Я двигалась в толпе, как будто плыла без сил. Хвала Всевышнему, Нубо не оставлял меня, и его сил хватало на двоих. Стараясь держаться рядом со мной, шел учитель Натаниэль бар-Толма. Теперь он тоже был апостолом, одним из самых доверенных. Иешуа поручил ему наладить отношения с молодыми священниками и левитами, причастными к недавним волнениям. Его апостола была небесно-голубого цвета с большой алой четырехлучевой звездой.
Не знаю, волею случая ли, либо в совпадении этом содержался тонкий замысел Предвечного, но точно таким же было когда-то знамя у Шимона, самопровозглашенного царя, побочного сына Ирода. Царство его занимало Перею и часть долины Иордана, столицей же был Иерихон; и погиб Шимон в тот день, когда родилась я.
Туда, за Иордан, и отправил Иешуа бар-Толму и меня в самом начале весны. Отсутствие вестей об Иоханане тревожило и его; а попутно следовало расположить к себе тех в Перее, кто – весьма многочисленный – подвергал сомнению царственную сущность Иешуа, противопоставляя его истинному царю Шимону.

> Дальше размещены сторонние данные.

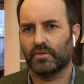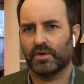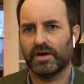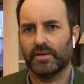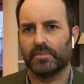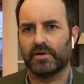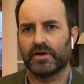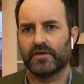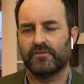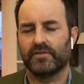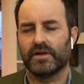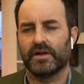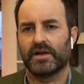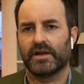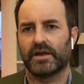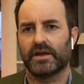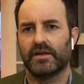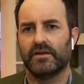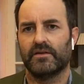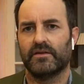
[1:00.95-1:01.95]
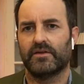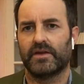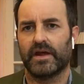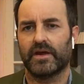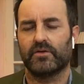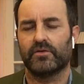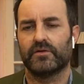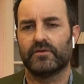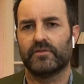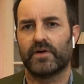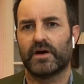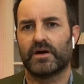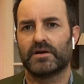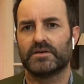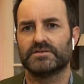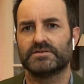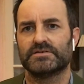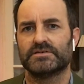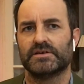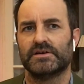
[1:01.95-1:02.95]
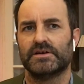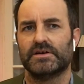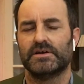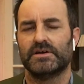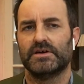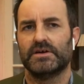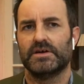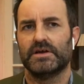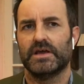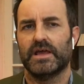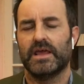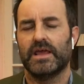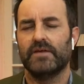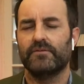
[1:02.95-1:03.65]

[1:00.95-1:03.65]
but I feel like in the decorative arts, if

Дорога из Иерушалайма в Перею весьма живописна, особенно весной, когда цветет все, даже пустыня, и только белые известковые утесы над Иорданом остаются голыми, как иссохшая древняя кость. Мы, тридцать семь человек депутации, ехали всю ночь и приблизились к долине на рассвете. Долина была заполнена синеватым туманом, и выступающие из синевы по грудь скалы сияли изнутри нежно-розовым светом, как будто были светильниками из цельных кусков каменной соли. Мы постояли, любуясь красотами, и стали медленно спускаться по петлистой дороге вниз. Бар-Толма рассказывал мне, покачиваясь рядом, что Асфальтовое озеро – это выпарки от той массы воды, что оказалась заключенной в котловине после Потопа, и что простейшими подсчетами можно установить, был ли сорокадневный дождь пресным, как все дожди, или же соленым, как океанские воды; так-де можно разрешить один из самых давних богословских споров. Мы миновали полосу тумана и окунулись в душный, влажный и неподвижный жар; все тело тут же охватила испарина…

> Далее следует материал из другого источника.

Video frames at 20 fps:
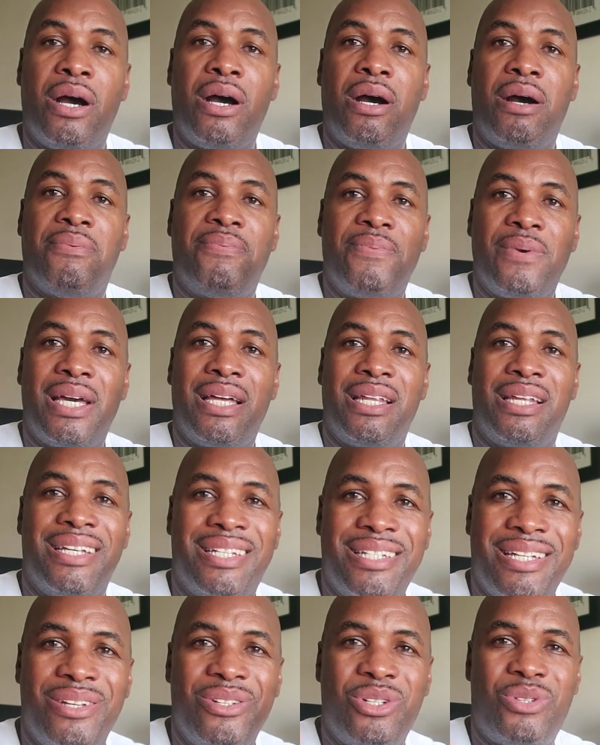of
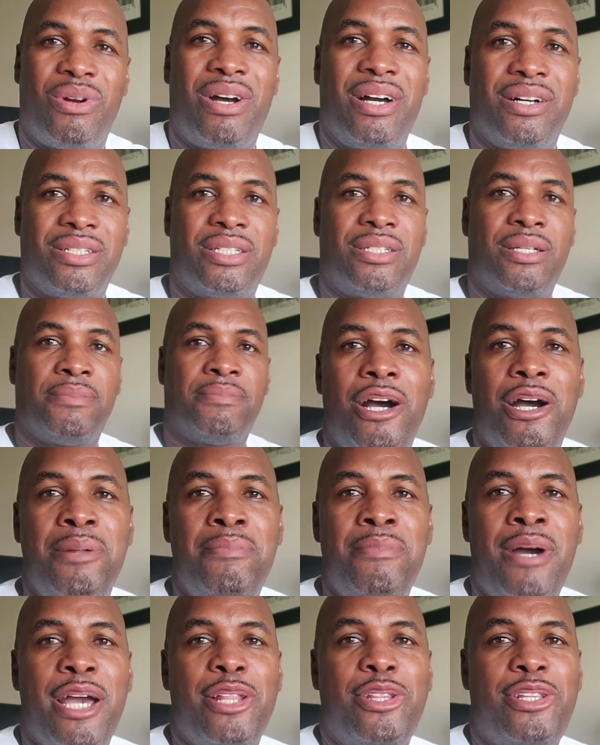illicit drugs.
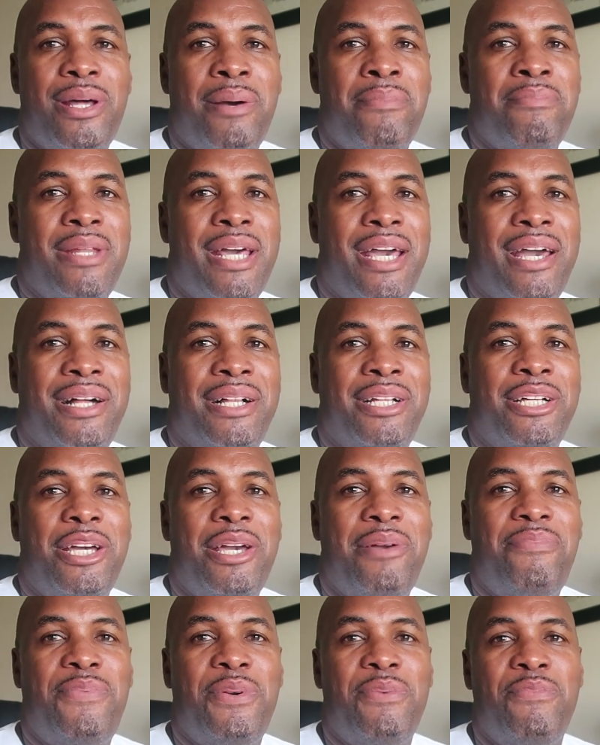On my thumbnail,
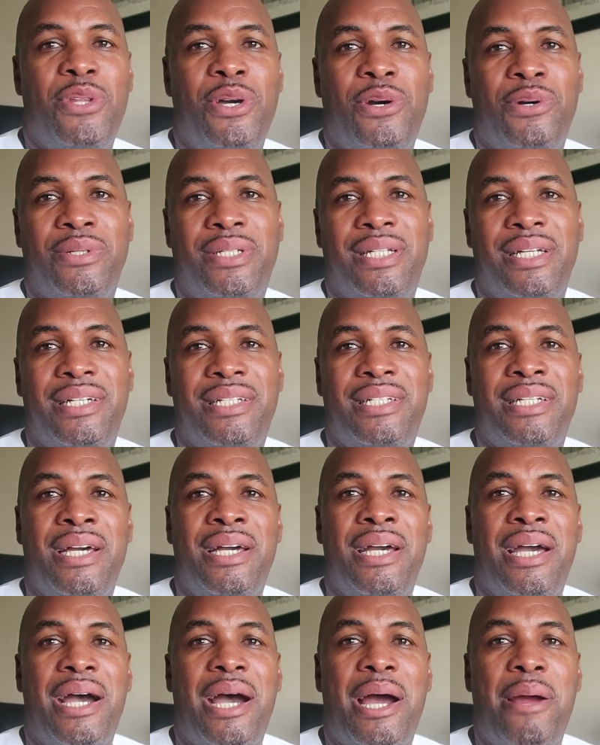if you notice,
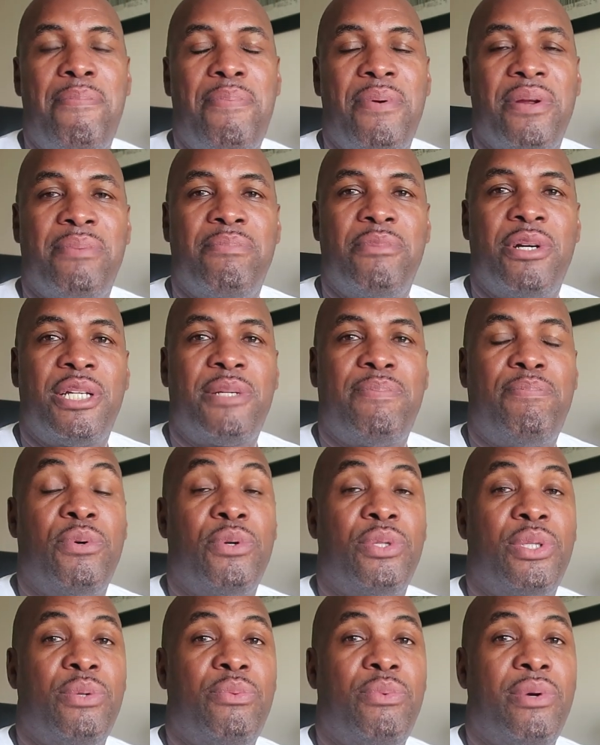I pretty much
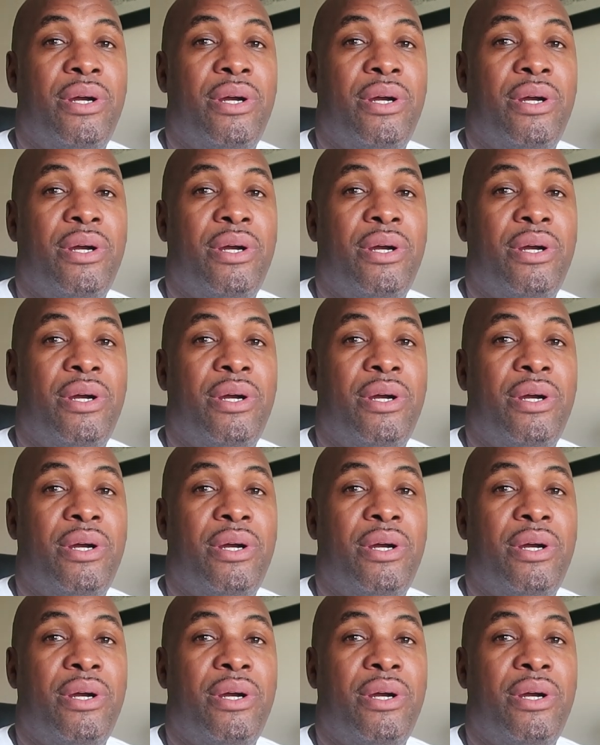put the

Нет, про путешествие мое и бар-Толмы в Перею можно рассказывать неоправданно долго, так ничего и не рассказав. Такое бывает; событий много, но все они происходят не до конца и не приводят в результате ни к чему. Мы пробыли там почти месяц и вернулись, непонятно чего добившись. У вас, эллинов, есть сказание о Сизифе, вкатывающем камень на высокую гору, и есть сказание о герое Тесее, прошедшем Лабиринт и убившем Астерия, человека-со-звезды, который жил там в полной темноте и время от времени должен был пить людскую кровь. Так вот, после этой поездки я чувствовала себя так, как будто все это время катила камень по лабиринту, вся обратившись в слух и ожидая, что вот-вот прозвучат, приближаясь, стремительные шаги чудовища, но так ничего и не случилось – камень стесался, а я оказалась у выхода…
Я никогда, ни до, ни после, не разговаривала так много с людьми, которые мне настолько не верили и которые в чем-то меня подозревали, но не желали мне этого сказать или хотя бы сказать, в чем суть подозрения. Я была уверена, что меня убьют просто потому, что должны, но не могут ничего объяснить.